4. Communicating company news (good or bad)
This point goes hand in hand with transparency, which was mentioned earlier as point number one. At a very basic level, employees all have the right to know how their organization is performing and any major changes that may be on the horizon. They may wish to get updates not only about their own department but about others – this is a sign that they care about the overall health of the company beyond their own position, which should be encouraged. Outside of the right of employees to company news, keeping everyone informed of performance and major changes means they are better equipped to understand the company’s overall goals. When they know company goals, workers and managers can tailor their performance and tasks to support those goals. In that way, keeping employees informed is good for the short and long term overall performance of the organization.
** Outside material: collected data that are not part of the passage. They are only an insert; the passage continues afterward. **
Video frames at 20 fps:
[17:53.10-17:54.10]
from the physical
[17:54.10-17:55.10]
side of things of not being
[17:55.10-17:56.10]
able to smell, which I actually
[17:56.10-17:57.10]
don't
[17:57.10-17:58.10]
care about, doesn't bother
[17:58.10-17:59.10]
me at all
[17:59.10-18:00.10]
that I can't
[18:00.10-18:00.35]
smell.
Oscar Suris, Head of Corporate Communications for Wells Fargo, recently answered some questions for PR News Online about internal communications at the banking giant. He says, “Each year, we survey thousands of team members to gauge their satisfaction with internal communications. They’ve been clear: When there’s news, good or bad, they want to hear it promptly from their employer via the company’s internal communications channels.” Suris goes on to explain that delivering their news in a timely manner is very highly correlated with employee satisfaction with internal communications.
5. Change management
Every company goes through changes at some point. That’s the hallmark of organizational growth, something that every business strives for. Beyond simply communicating that there will be change, successful organizations will practice good communication throughout the process of change and make it a hallmark of their change management strategy.
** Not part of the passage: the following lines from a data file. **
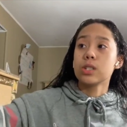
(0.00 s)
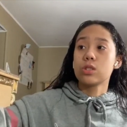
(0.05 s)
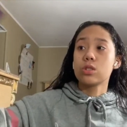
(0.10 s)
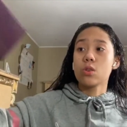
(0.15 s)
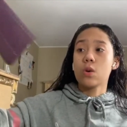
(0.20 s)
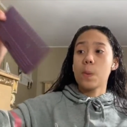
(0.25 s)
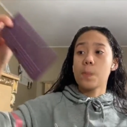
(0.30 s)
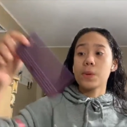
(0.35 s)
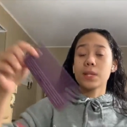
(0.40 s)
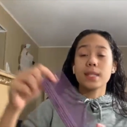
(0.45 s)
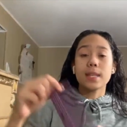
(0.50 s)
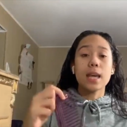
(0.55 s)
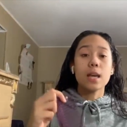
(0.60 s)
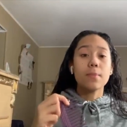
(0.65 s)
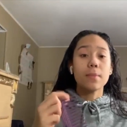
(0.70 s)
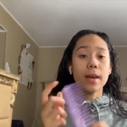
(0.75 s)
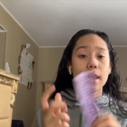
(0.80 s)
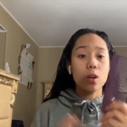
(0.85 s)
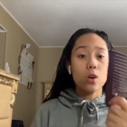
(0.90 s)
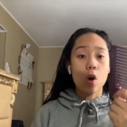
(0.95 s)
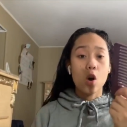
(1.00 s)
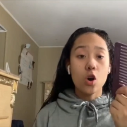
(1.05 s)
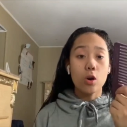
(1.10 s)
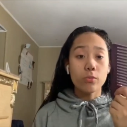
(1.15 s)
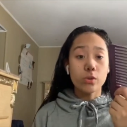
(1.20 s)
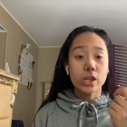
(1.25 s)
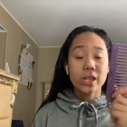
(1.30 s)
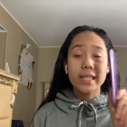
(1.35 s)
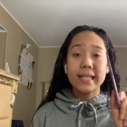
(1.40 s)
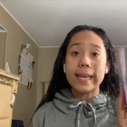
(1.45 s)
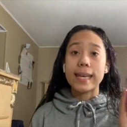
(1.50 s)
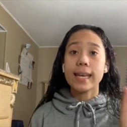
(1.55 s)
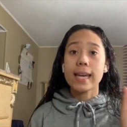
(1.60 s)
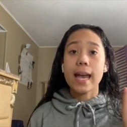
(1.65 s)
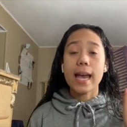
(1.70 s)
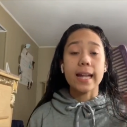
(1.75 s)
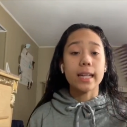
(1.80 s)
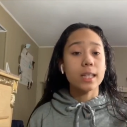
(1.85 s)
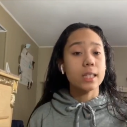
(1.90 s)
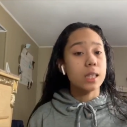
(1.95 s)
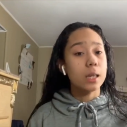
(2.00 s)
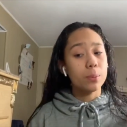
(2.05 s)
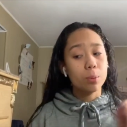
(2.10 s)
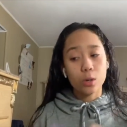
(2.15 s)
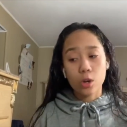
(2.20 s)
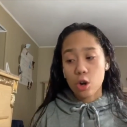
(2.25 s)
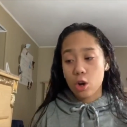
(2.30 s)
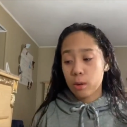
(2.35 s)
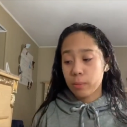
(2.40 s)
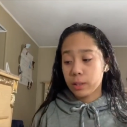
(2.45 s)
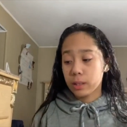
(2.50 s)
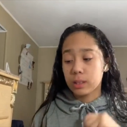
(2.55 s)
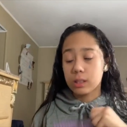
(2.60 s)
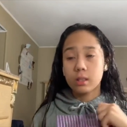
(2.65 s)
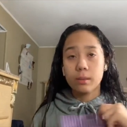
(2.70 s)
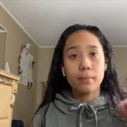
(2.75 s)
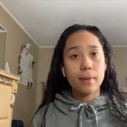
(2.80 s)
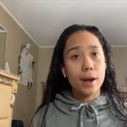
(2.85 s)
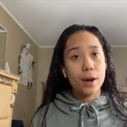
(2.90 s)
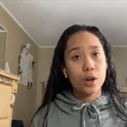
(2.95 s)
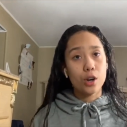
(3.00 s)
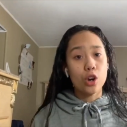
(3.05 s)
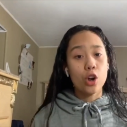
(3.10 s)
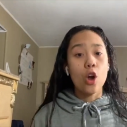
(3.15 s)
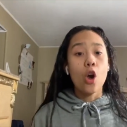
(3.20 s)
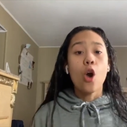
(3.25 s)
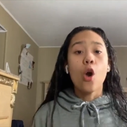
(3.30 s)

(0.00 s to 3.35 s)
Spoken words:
So I'm gonna take my comb. You could take any type of comb, it doesn't matter,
Jamie Sandys, the National Communications Specialist at Make-A-Wish, wrote a recent blog post for Interact on the change management strategy they used when deploying a new intranet. Sandys wrote, “With the advisory team in place, we turned toward communicating with the rest of the Make-A-Wish employees. We developed a tiered communication strategy that provided different levels of detail on the project to different groups, depending on the group’s involvement and relevance. The Senior Leadership Team might receive a monthly update with timeline and budget information; whereas the larger employee group may only receive quarterly updates as reminders about the project. Overall, the communications goal was two-fold: 1) to make sure no one was taken by surprise about the project and 2) to educate everyone on why the site was needed and, most importantly, how it would benefit them.”
Ultimately, their Communications team’s effort led to impressive overall adoption, and their intranet continues to be used today. Their story is illustrative of how powerful communication can be used to accomplish a variety of organizational goals.
Regardless of what type of initiative a business is introducing, communication has to be a piece of the strategy. From the smallest components, such as every day collaboration, to introducing organization-wide changes communication is nine tenths of the battle.